Proteobacteria is the largest and most metabolically diverse group of Bacteria. They

are all gram-negative, and they divide into 5 classes: alpha, beta, gamma, delta and

epsilon[61]. The dominance of Gammaproteobacteria is in accordance with a study

from the Pacific Artic Ocean, where the temperatures are also very low[62], and

somewhat with the study of sediments at 4000m depth in Pacific Ocean, where not

only Gammaproteobacteria but also Alphaproteobacteria dominate the community[63].

Intriguingly, the outer-layer of an actively venting black-smoker chimney from a

hydrothermal vent field on the Juan de Fuca Ridge[64], is also dominated by

Gammaproteobacteria, even though its temperature lies above 310ºC.

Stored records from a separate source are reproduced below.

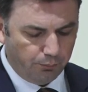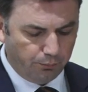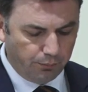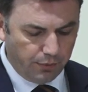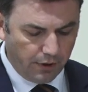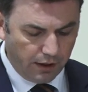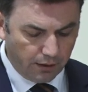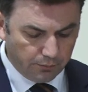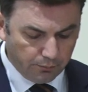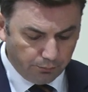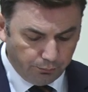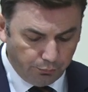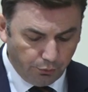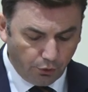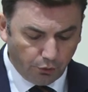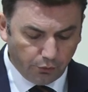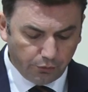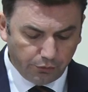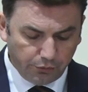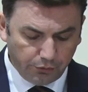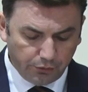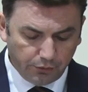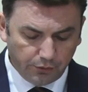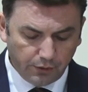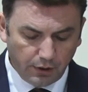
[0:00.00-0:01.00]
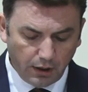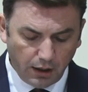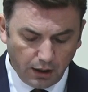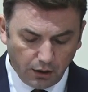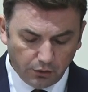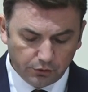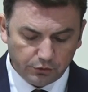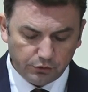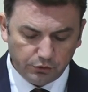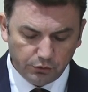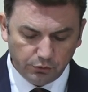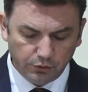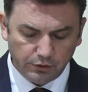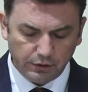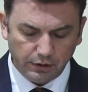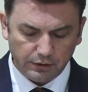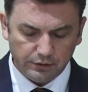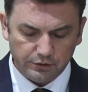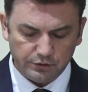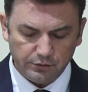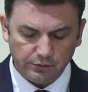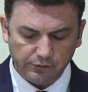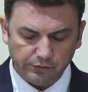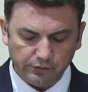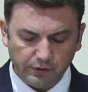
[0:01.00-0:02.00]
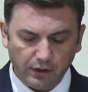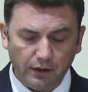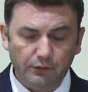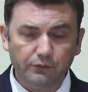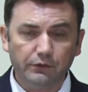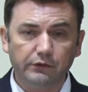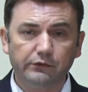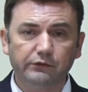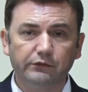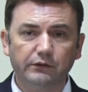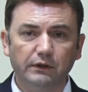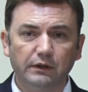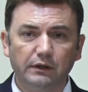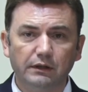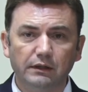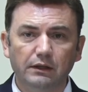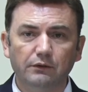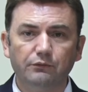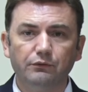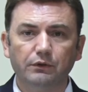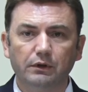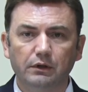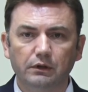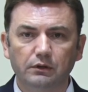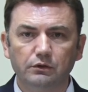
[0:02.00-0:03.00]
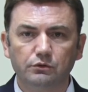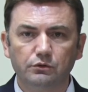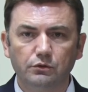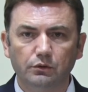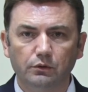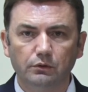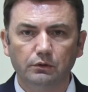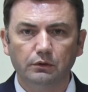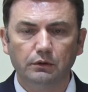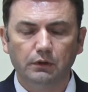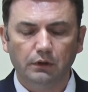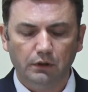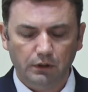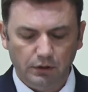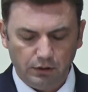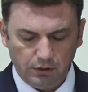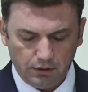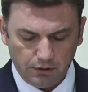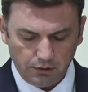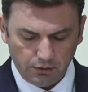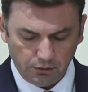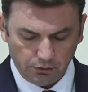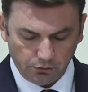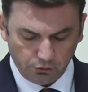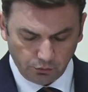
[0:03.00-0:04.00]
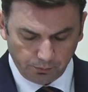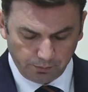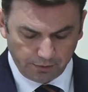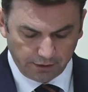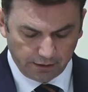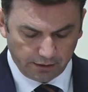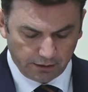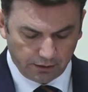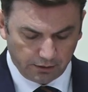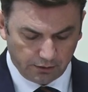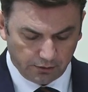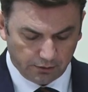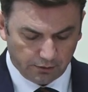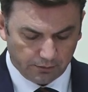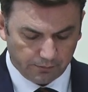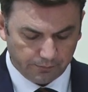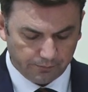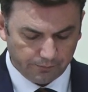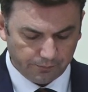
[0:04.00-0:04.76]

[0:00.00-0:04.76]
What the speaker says: And both our two countries have a significant role to play here,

The PCoA graphs show samples that exhibit similar abundance profiles, in terms of

taxonomy or function, grouped together. However, when comparing the seven

samples, there is no obvious trend in the community towards the depth of the sediment

(Figure 10). Nevertheless, the fact that this project’s samples group together and very

distinctly from other project’s samples, is a good indicator that this environment has its

own community structure.

The poor correlation between β-diversity and distance between samples also supports

the PCoA results (Table 6 and Figure 28). This means that the difference in microbial

community composition (as defined in [65]) is most likely due to factors other than

depth. It is possible that, under such high pressure, some centimeters of sediment do

not really make a difference in the community structure. Alternatively, there might have

been some mixing of the communities during the sampling process.

It should be noted however, that the fact that the community as a whole does not show

a shift alongside the depth of the sediment, does not exclude the hypothesis that some

taxa correlate with it.

Regarding the decision to assemble, the range of e-values of the number of features

annotated with the different databases, as well as the percentage of predicted protein

Discussion

30

features that were annotated, should provide some degree of confidence in the

assembly.

The high number of hits of the oxidative phosphorylation pathway supported the

predictions from [1], that there is intensified O2 consumption within the sediment, unlike

in the sediment of the reference site (≈6000m of water depth), where the microbial

activity has reduced rates. This was supported by measurements of the O2

concentration throughout the depth of the sediment. Attenuation in the O2

concentration reflects higher rates of its consumption[1] (Figure 19), which is consistent

with the presence of genes involved in aerobic respiration in all the samples.

Figure 19 – Oxygen micro-profiles at 6,018 m water depth (a); and at Challenger Deep (b) [1].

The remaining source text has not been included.